**PROBLEM REQUIREMENTS:**
Transcribe each of the records below exactly, excluding all pictures.

- Opening Delimiter -

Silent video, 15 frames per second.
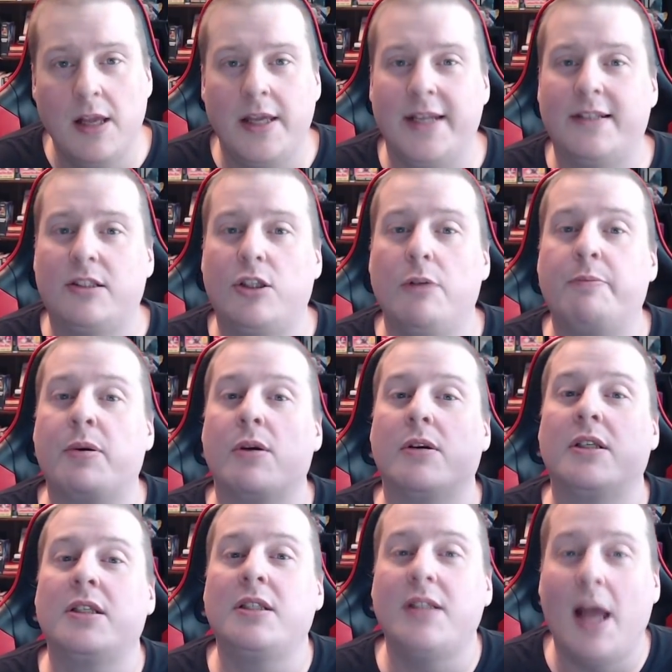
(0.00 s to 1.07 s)
It's the
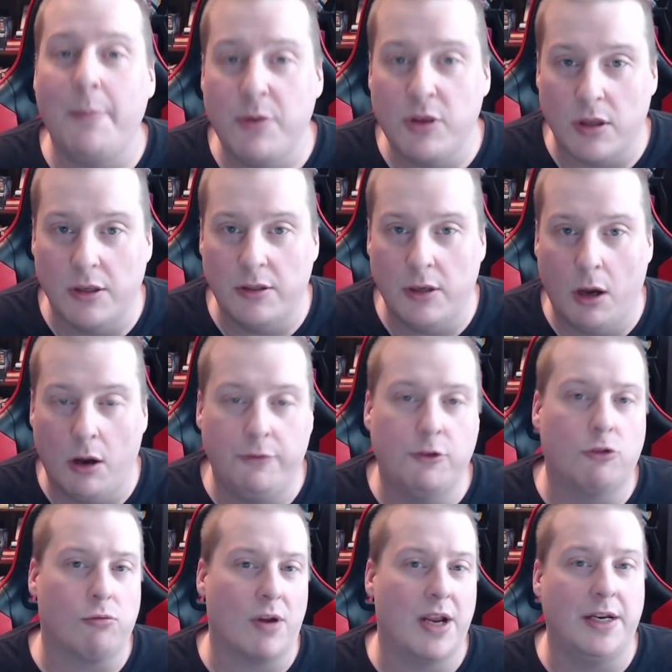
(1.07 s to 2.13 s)
perception of
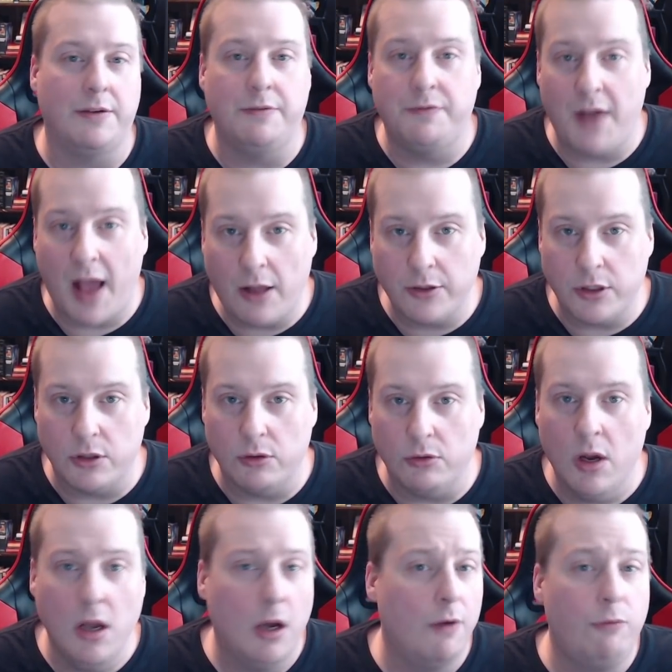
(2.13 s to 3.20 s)
graded value,
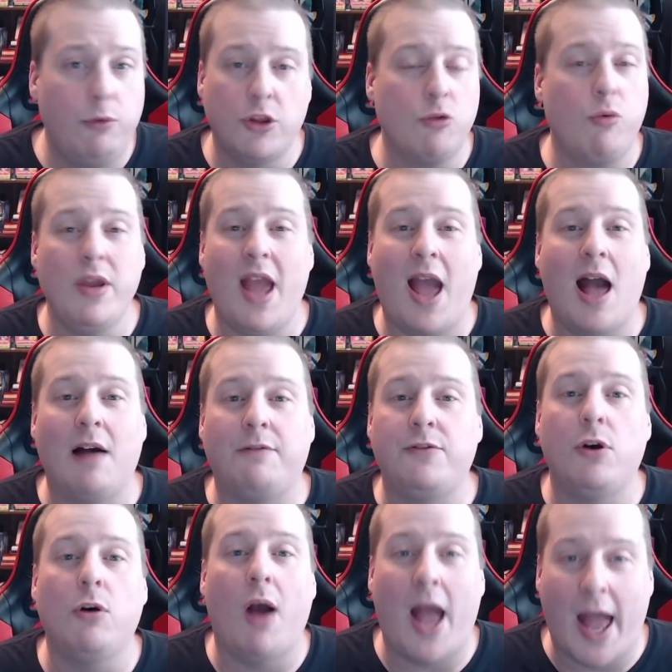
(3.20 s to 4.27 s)
of which we have
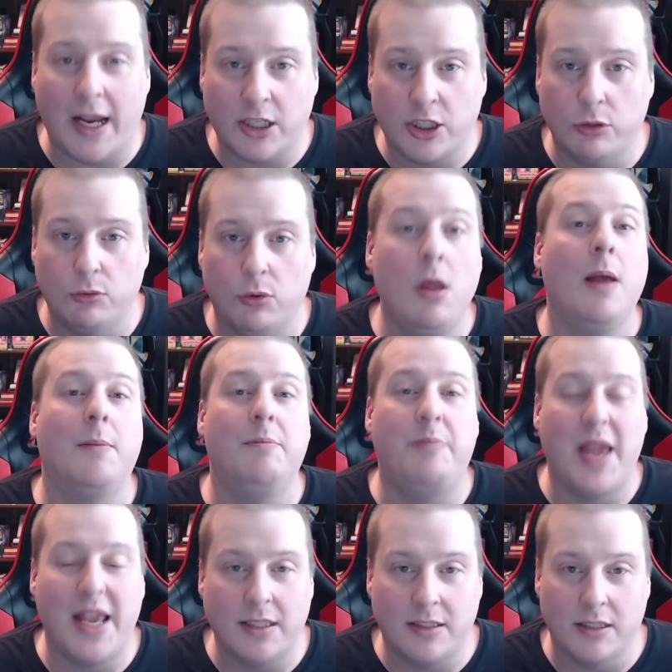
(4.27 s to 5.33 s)
no actual
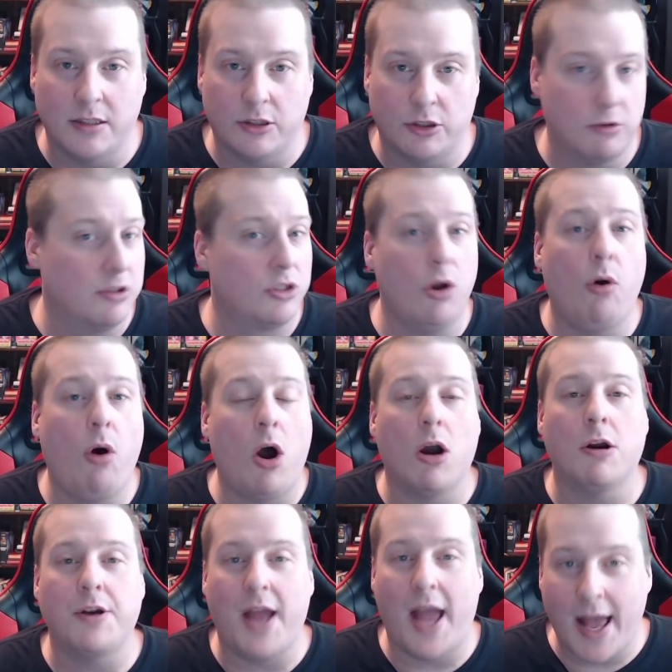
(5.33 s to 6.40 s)
basis. There is no
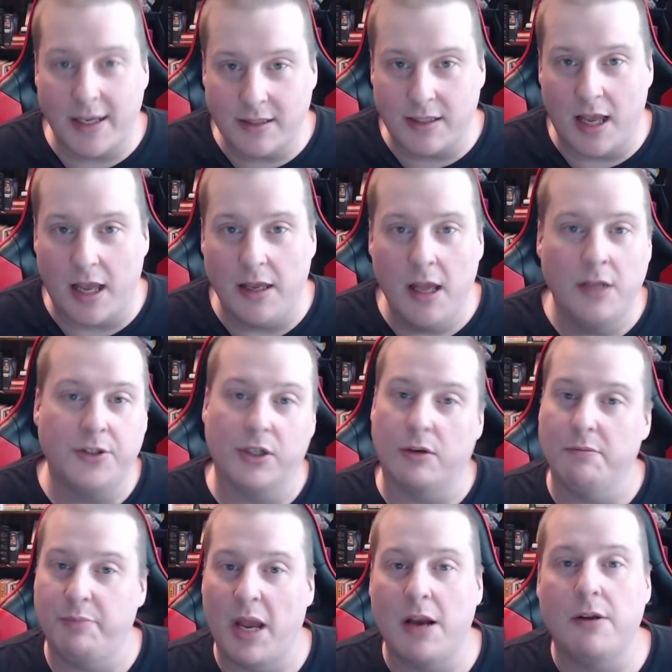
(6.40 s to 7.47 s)
hard asset to
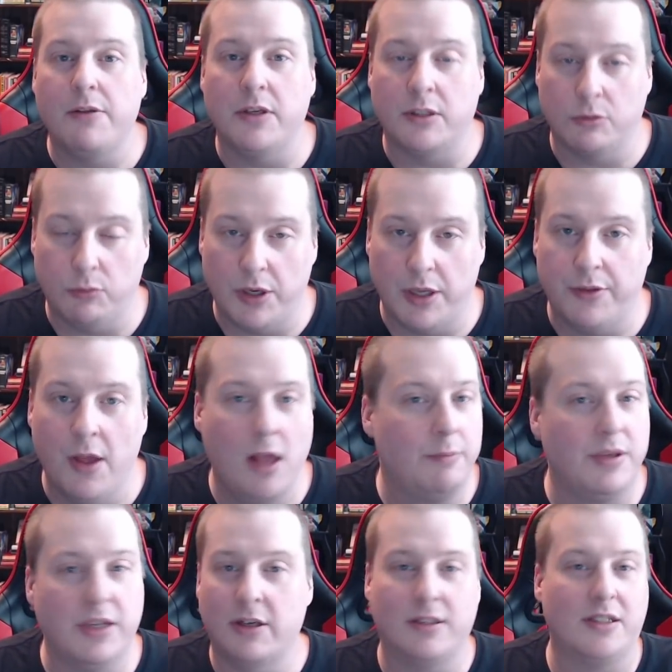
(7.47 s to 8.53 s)
compare this with
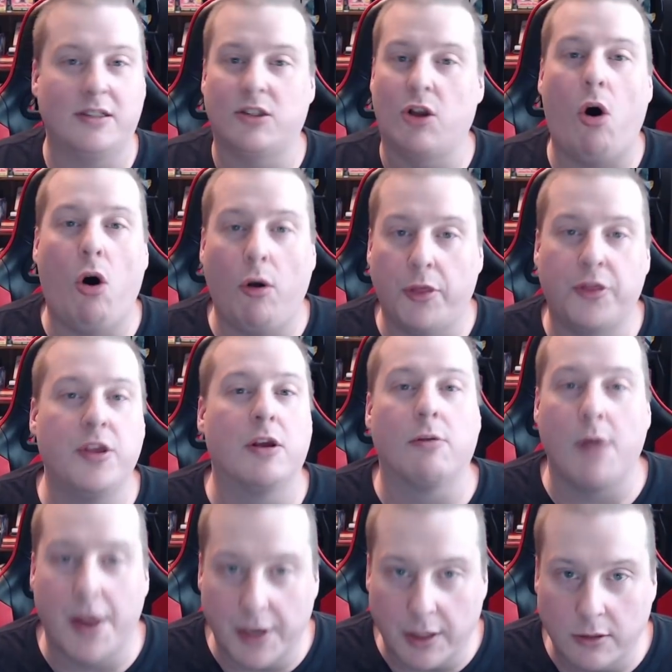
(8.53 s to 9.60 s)
because it's all
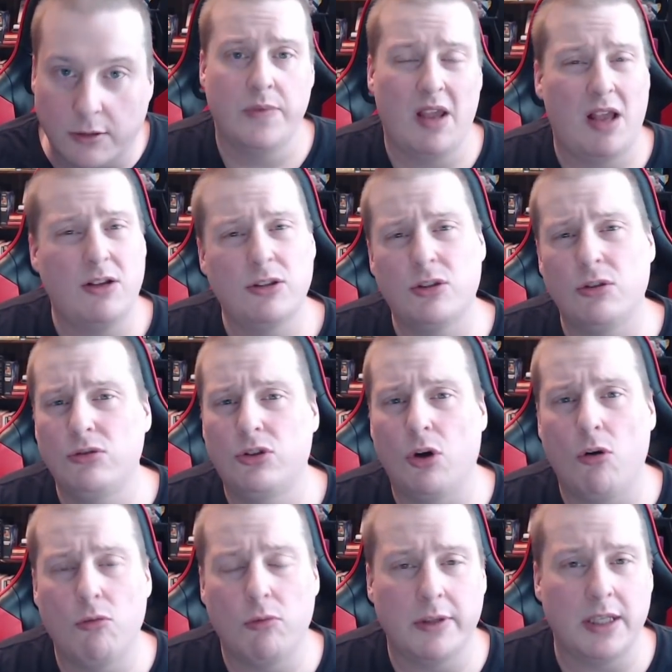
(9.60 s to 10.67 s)
theoretical. I also
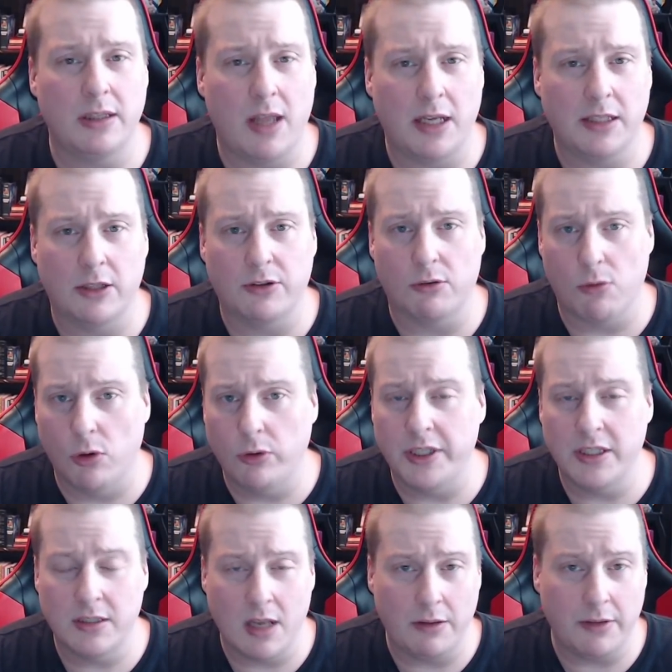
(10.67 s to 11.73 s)
don't really like that they're only
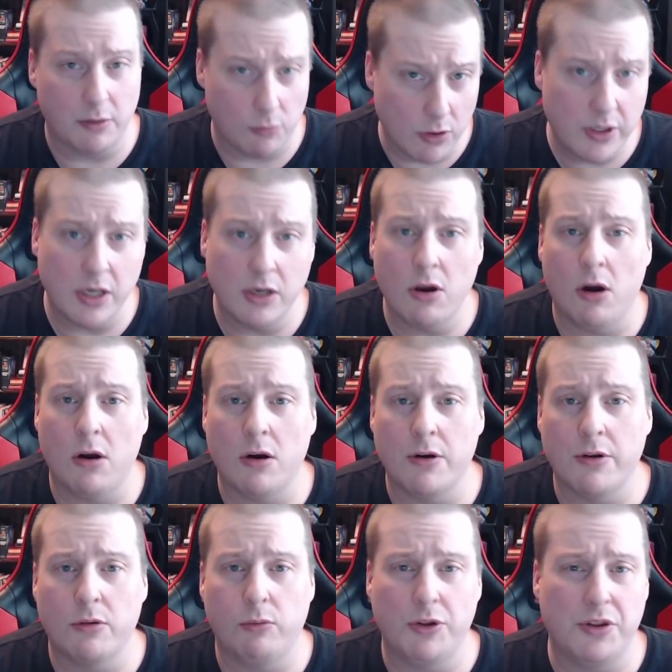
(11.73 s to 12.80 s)
selling rookie
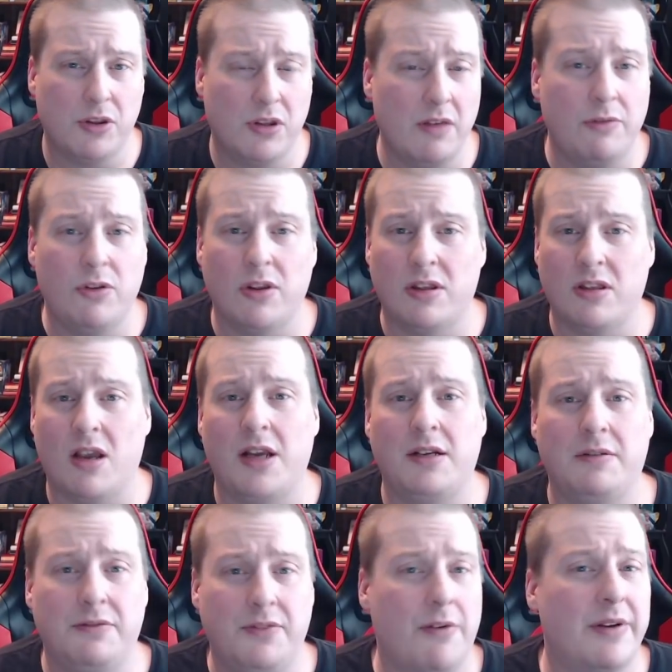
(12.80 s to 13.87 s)
cards, which gives the site
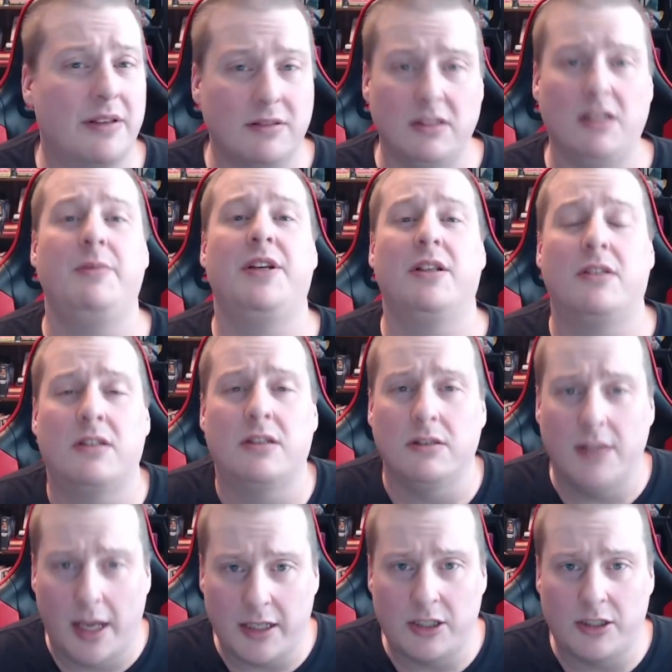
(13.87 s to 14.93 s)
a very limited
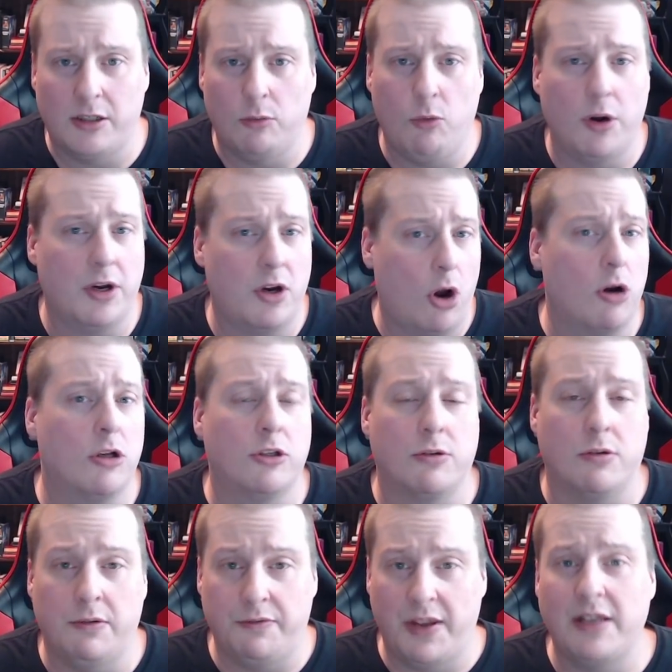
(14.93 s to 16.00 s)
selection in what cards are
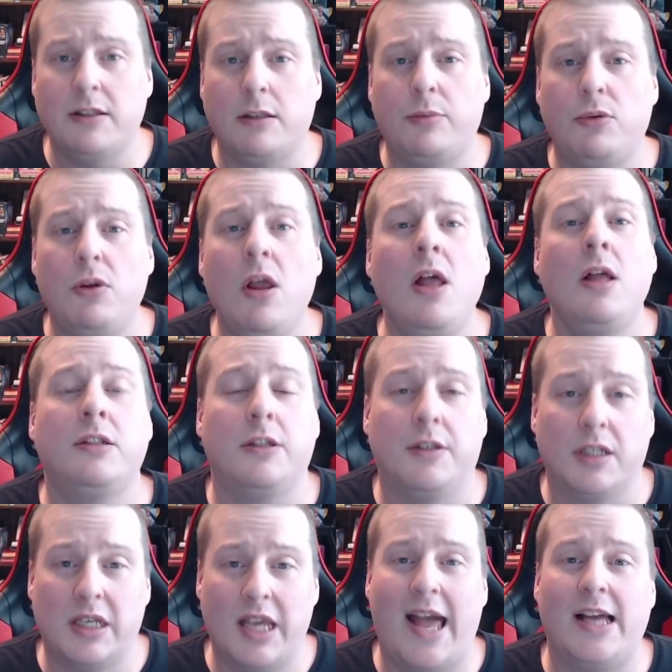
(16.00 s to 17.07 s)
available to
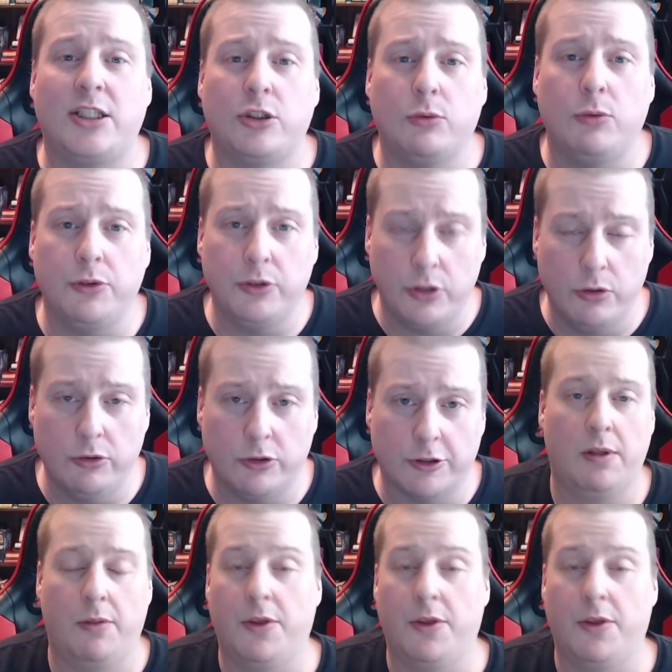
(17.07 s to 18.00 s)
the casual user. The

- Closing Delimiter -

**RESULT:**
Silent video, 15 frames per second.
(0.00 s to 1.07 s)
It's the
(1.07 s to 2.13 s)
perception of
(2.13 s to 3.20 s)
graded value,
(3.20 s to 4.27 s)
of which we have
(4.27 s to 5.33 s)
no actual
(5.33 s to 6.40 s)
basis. There is no
(6.40 s to 7.47 s)
hard asset to
(7.47 s to 8.53 s)
compare this with
(8.53 s to 9.60 s)
because it's all
(9.60 s to 10.67 s)
theoretical. I also
(10.67 s to 11.73 s)
don't really like that they're only
(11.73 s to 12.80 s)
selling rookie
(12.80 s to 13.87 s)
cards, which gives the site
(13.87 s to 14.93 s)
a very limited
(14.93 s to 16.00 s)
selection in what cards are
(16.00 s to 17.07 s)
available to
(17.07 s to 18.00 s)
the casual user. The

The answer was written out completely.